In my own research on corporate hiring practices, I have found that managers often insist that hiring is “an art, not a science” and resist attempts to formalize it. Likewise, unstructured interviews are the most common tools American managers use to make hiring decisions. However, open-ended interviews not only are notoriously poor predictors of future on-the-job performance but also set up ideal conditions for stereotypes—whether based on perceptions of competence or “fit”— to bias hiring decisions. Adopting standardized, data-driven questions and tests aimed at probing (and ideally, simulating) job-relevant behaviors and skills can help keep job interviews more closely tied to performance. But crucially, firms also need to establish systematic rubrics for judging the quality of responses so evaluation isn’t left to the eyes—and stereotypes—of the interviewer.

But structure shouldn’t end with job interviews. In many companies, candidates’ fates are sealed in the course of oral deliberations, where interviewers or hiring committee members gather to decide collectively who gets the offer. Few candidates are perfect, and research shows that we are especially likely to rely on stereotypes when candidate quality is ambiguous or decisions are close calls. Providing evaluators with formalized methods to compare candidates in post-interview decision meetings apart from interviewers’ “gut” feelings of who would make a good candidate (or which employee has the highest status or loudest voice in the room) can help increase both the quality and diversity of new hires.

In the most comprehensive study of the effectiveness of diversity practices to date, sociologists Alexandra Kalev, Frank Dobbin, and Erin Kelly found a second ingredient for successful diversity initiatives: accountability. This can take several forms. Psychological research shows that, although we all hold stereotypes, we are less likely to act on them when we can be personally identified with a decision. In hiring, something as simple as having people who review résumés or interview candidates write their names on candidate evaluation sheets before turning them in to hiring committees or HR can help induce a sense of personal responsibility. Likewise, providing committees with the demographic composition of the applicant pool and asking them to submit the demographic composition of the candidates they interviewed and hired can be a subtle, but effective nudge.

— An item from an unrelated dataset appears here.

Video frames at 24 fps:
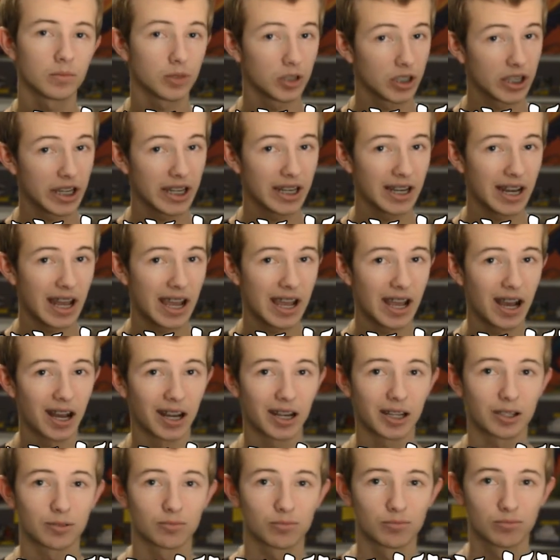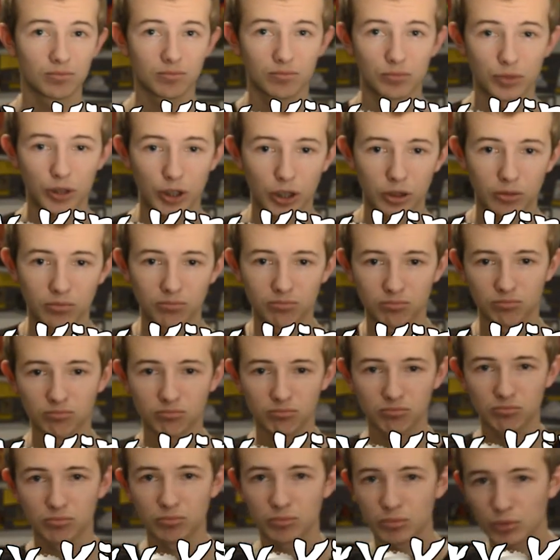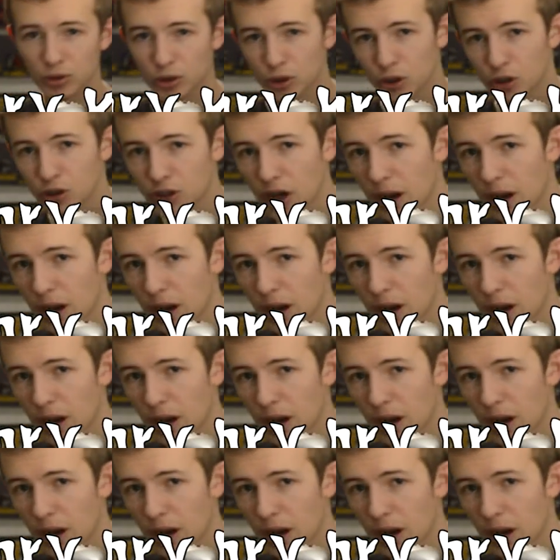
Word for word: you get an A on it. So, good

On an organizational level, having a person or group—such as a diversity manager, diversity council, or both—that is officially vested with increasing diversity and is held accountable for reaching diversity goals is one of the most effective practices. But crucially, these persons need to have sufficient authority and status within an organization to make decisions. In one company I observed, the firm had a diversity manager and several diversity recruiting initiatives, but when it came time to make final hiring decisions, the diversity manager was asked to leave the room. Diversity personnel are only as effective as the amount of real power they wield within an organization.

Finally, the most dramatic strategy is making diversity statistics public. Large law firms now do so annually. Clients and future employees now compare the quality of law firms based not only on revenues and salaries but also diversity. Recently, Google GOOG and Facebook FB have released their gender statistics. Time will tell how such external transparency—especially if it continues from year to year—will affect hiring processes in Silicon Valley.

When it comes to diversity initiatives, too often the types of programs heralded as best practices fail to produce real change. Focusing on implementing structured evaluations in résumé screening, job interviews, and hiring committee deliberations as well as increasing accountability provides data-driven pathways for combatting bias and increasing diversity.

Lauren Rivera is an associate professor of management and organizations at Kellogg School of Management at Northwestern University. She is also the author of Pedigree: How Elite Students Get Elite Jobs.